Here are the steps for setting up a new TFIDF project.
The first step is to add the project configuration to a file, here projects.cfg.
The second step is to load the vocabulary, which is done using the annif load-voacab command. The vocabulary can be in a TSV file, that is in a simple tab-separated-values format, or in a SKOS/RDF file.
The third step is training the project. The command is annif train, which takes the project ID as the first argument, and a path to the training data as the second argument. The training data or training documents can be collected to one TSV file, which can be compressed, or to a directory containing several documents. More information on the formats can be found from the Annif wiki pages. Note that the training step can take a long time, up to several hours in some cases.
After training the project is ready to be used. First, we can use just a short sample text and give it to the annif suggest command. The suggest command expects the text from standard input, so the echo command can be used for writing the text and the pipe character then to pass the text to Annif suggest.
For testing with a longer text it is better to have the text in a file, whose contents can then be fed to the suggest command with this kind of command.
Let’s see these steps in practice.
I’m using Annif within VirtualBox, but the steps are the same in every type of installation. I will first open a web browser, go the exercises of the tutorial, and the TFIDF exercise page. I copy the project configuration either for the NLF or ZBW dataset to clipboard. Here I choose the ZBW dataset. Then I open the text editor, paste the configuration, and save the file to the Annif tutorial directory with the name projects.cfg.
Next, I open a terminal window. I make sure with that the projects.cfg file is here in the Annif tutorial directory using the command ls
I can now check that the TFIDF project appears in the project listing shown by the command annif list-projects.
The project is here on the list, so the configuration was successful.
Next, I will load the vocabulary for the project using the loadvoc command. I can go the exercise page again and copy the exact command and paste it to the terminal (you can use Shift-Ctrl-V to paste to the terminal window).
annif loadvoc stw-tfidf-en data-sets/stw-zbw/stw-skos.ttl
This shouldn’t take more than a minute or so. Now it’s finished
Now I can train the project. In the training I will use training data that contain titles and subjects extracted from around a million metadata records. However, I will first try with just a small training file based on 100,000 records to test the process. Let’s copy the command again
annif train stw-tfidf-en data-sets/stw-zbw/stw-econbiz-small.tsv.gz
Training should take around a minute.
Now the training is finished, and we can test the project!

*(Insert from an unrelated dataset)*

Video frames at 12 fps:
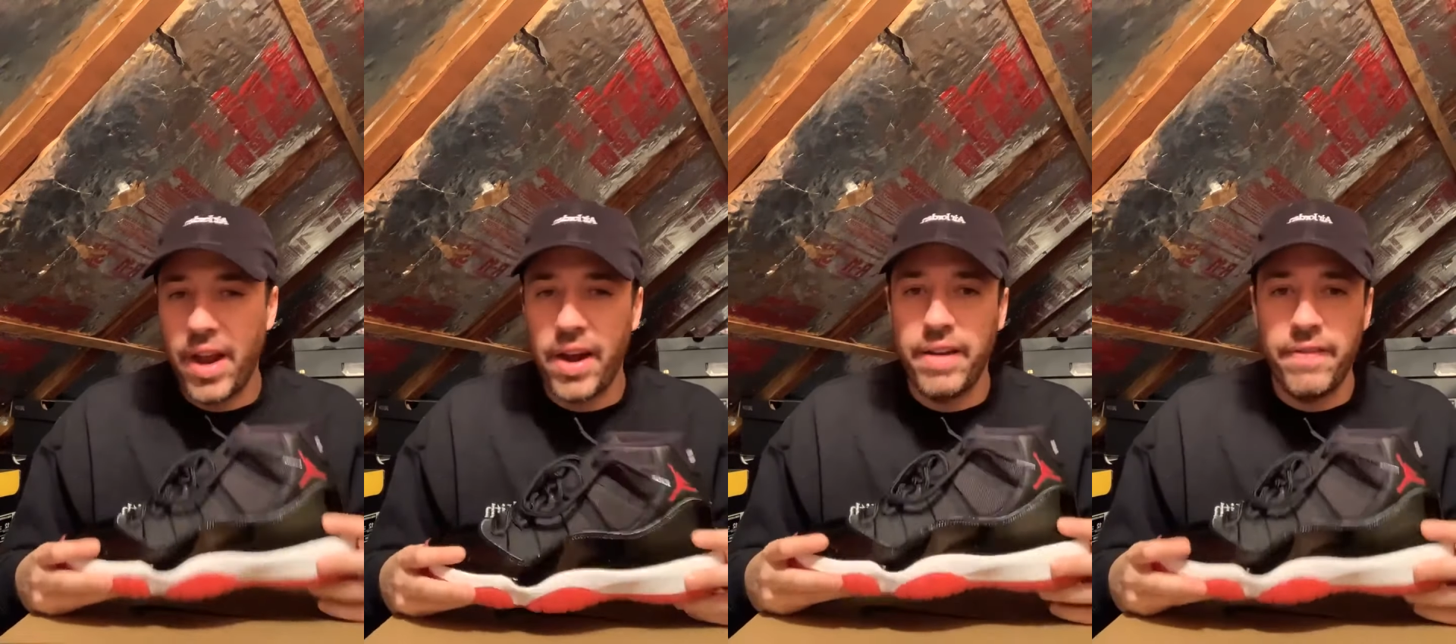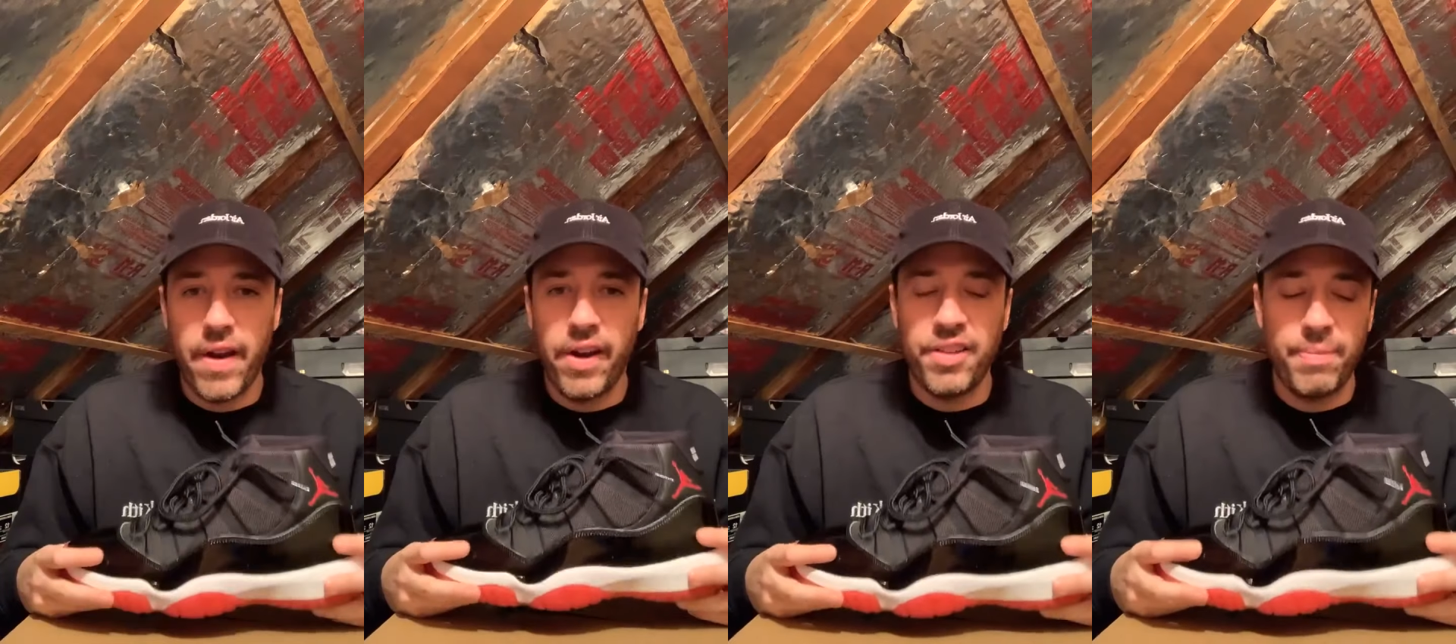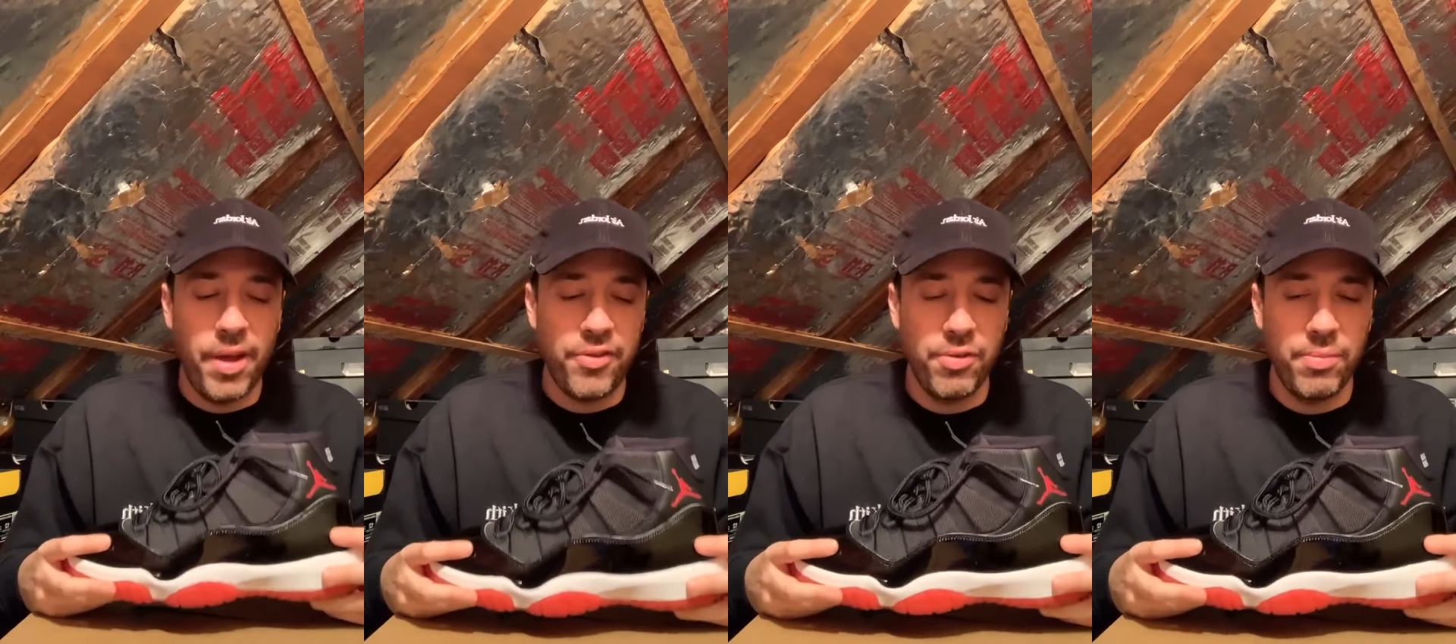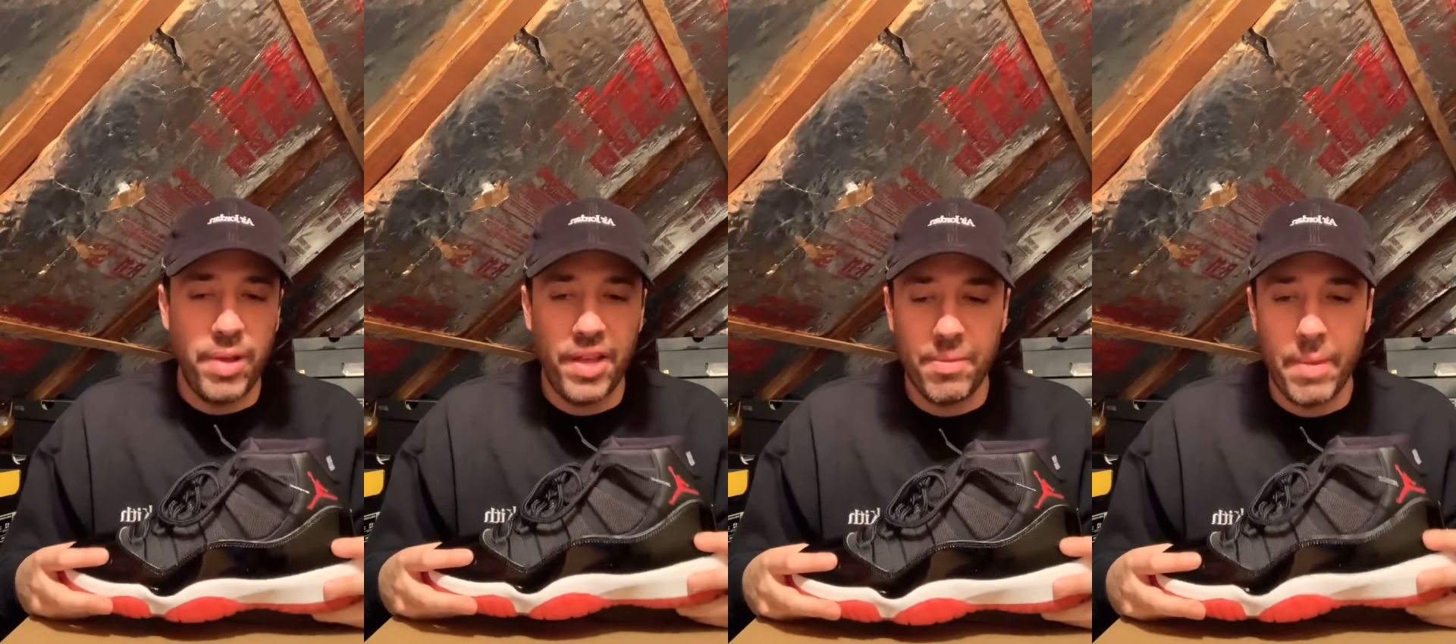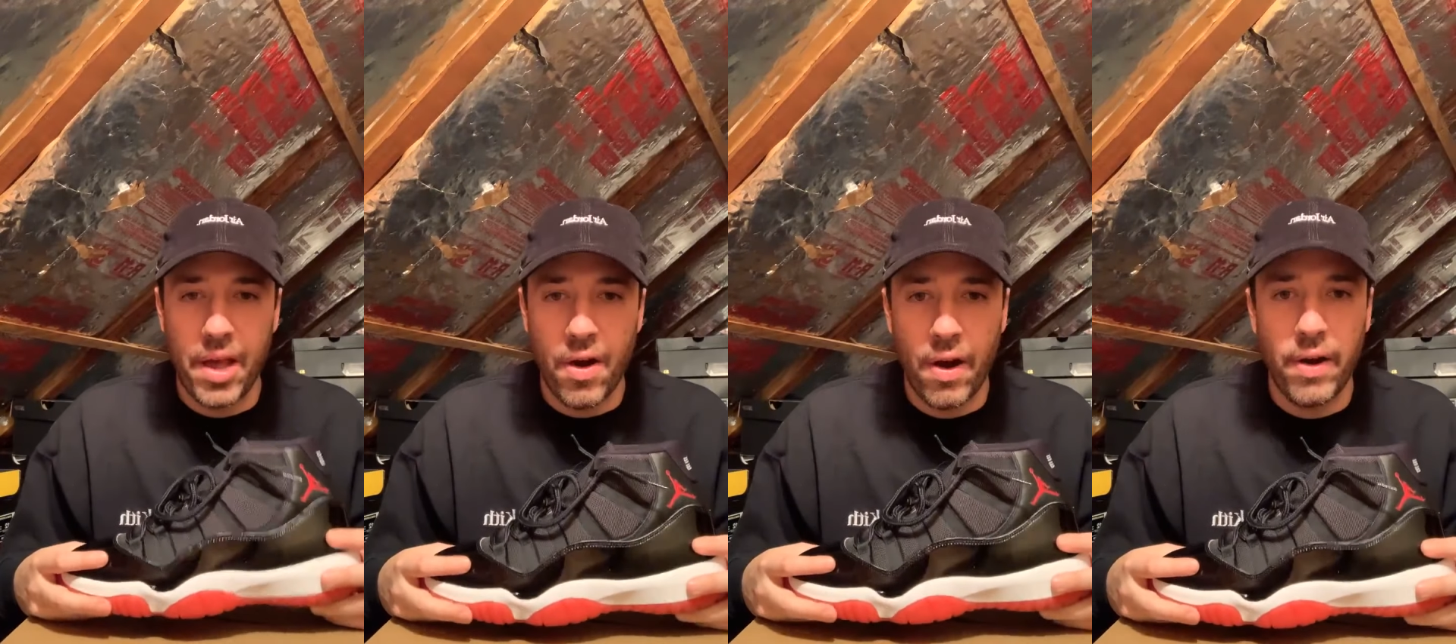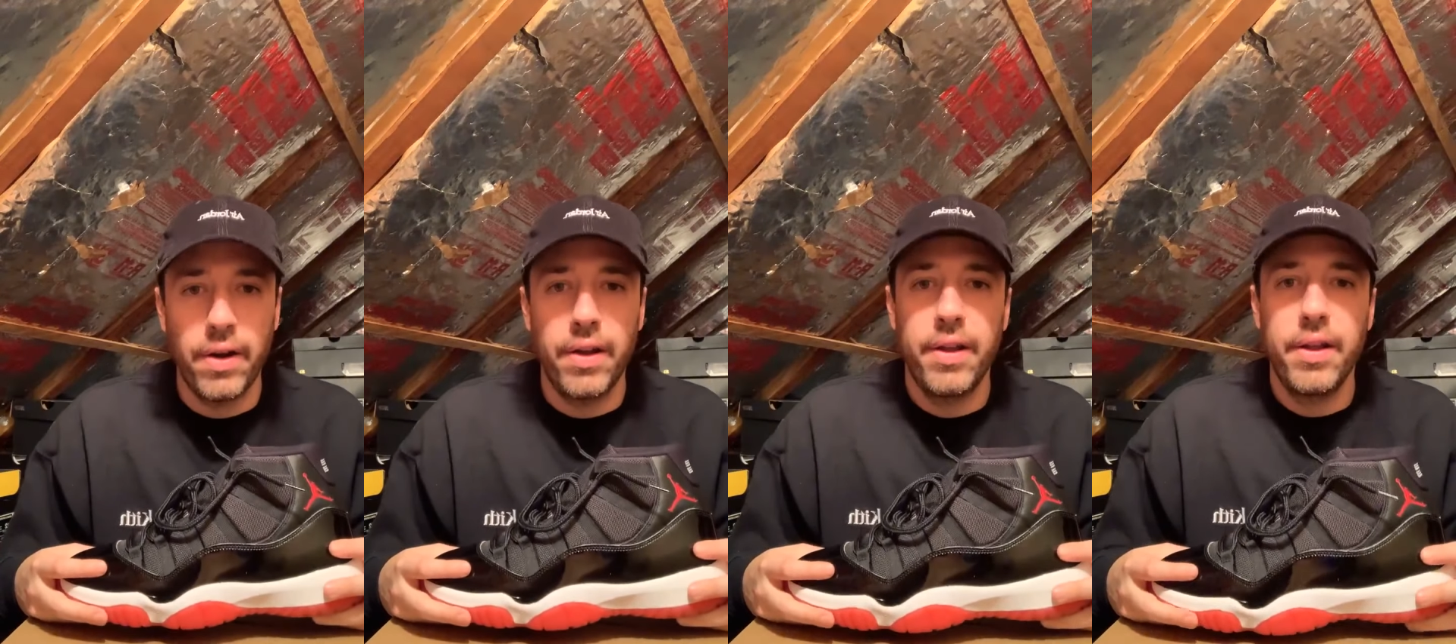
very, very special place in my heart.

I copy and paste an example sentence and the command from the exercise page of the tutorial, the essential part is the annif suggest followed by the project ID:
echo "Machine learning algorithms build a mathematical model based on sample data" | annif suggest stw-tfidf-en
We can see that Annif produced some suggestions, which were at least somewhat relevant.
Now we saw that the basic model works, but the amount of training data was small. Much better results are obtained when the project is retrained using a complete training data set: annif train stw-tfidf-en data-sets/stw-zbw/stw-econbiz.tsv.gz This should take around 5 minutes for the ZBW data set and around 10 minutes for the NLF data set. The model is now trained with the full training data set. Instead of testing the model with just one sentence, I will now get suggestions for a longer document from a file. I will use a sample file from the full-text documents.
I will ask Annif for subject suggestions to the first test document that is in the ZBW data-set: annif suggest stw-tfidf-en <data-sets/stw-zbw/docs/test/10008797547.txt
We will see how to explore the Annif results in more depth in some of the following exercises.
You have now seen how to create and use a simple TFIDF project. Thank you for watching.